§ TASK MATERIAL:
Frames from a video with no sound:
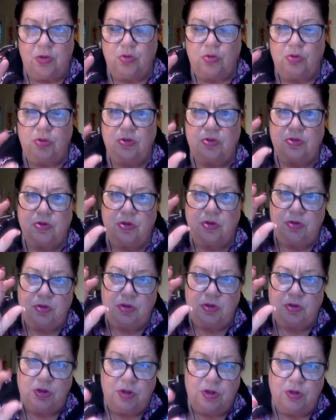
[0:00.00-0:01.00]
crucial
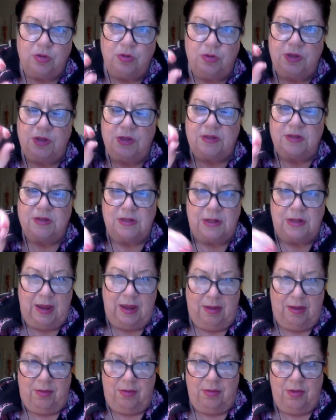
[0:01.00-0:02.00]
to do this
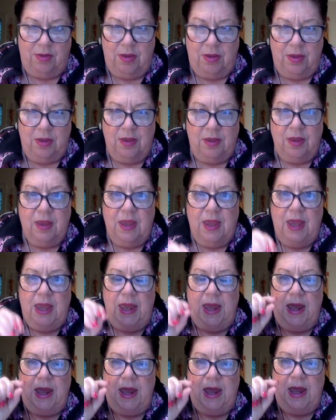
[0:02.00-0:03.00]
now.
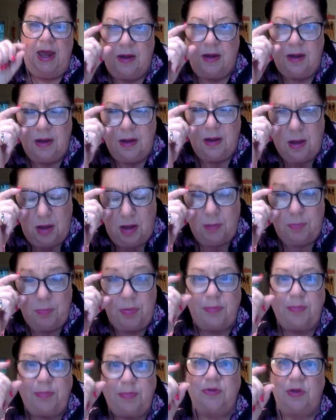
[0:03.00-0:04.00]
And I
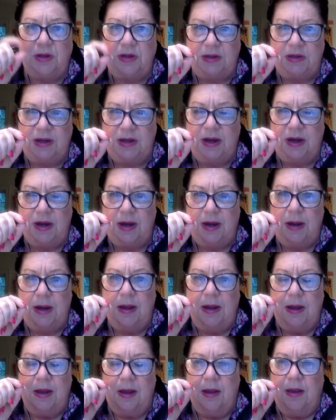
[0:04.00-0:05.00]
purposely did
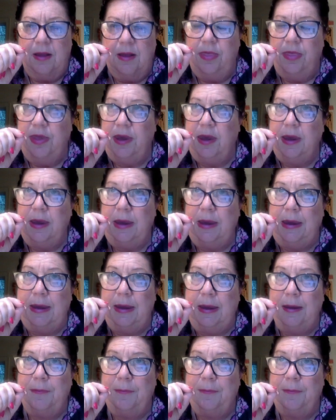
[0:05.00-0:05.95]
the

§ WORK TASK:
Write out exactly the lines from the one containing "[0:00.00-0:01.00]" through the last line of the records above, both ends included, and leave out any pictures.

§ ANSWER AREA:
[0:00.00-0:01.00]
crucial
[0:01.00-0:02.00]
to do this
[0:02.00-0:03.00]
now.
[0:03.00-0:04.00]
And I
[0:04.00-0:05.00]
purposely did
[0:05.00-0:05.95]
the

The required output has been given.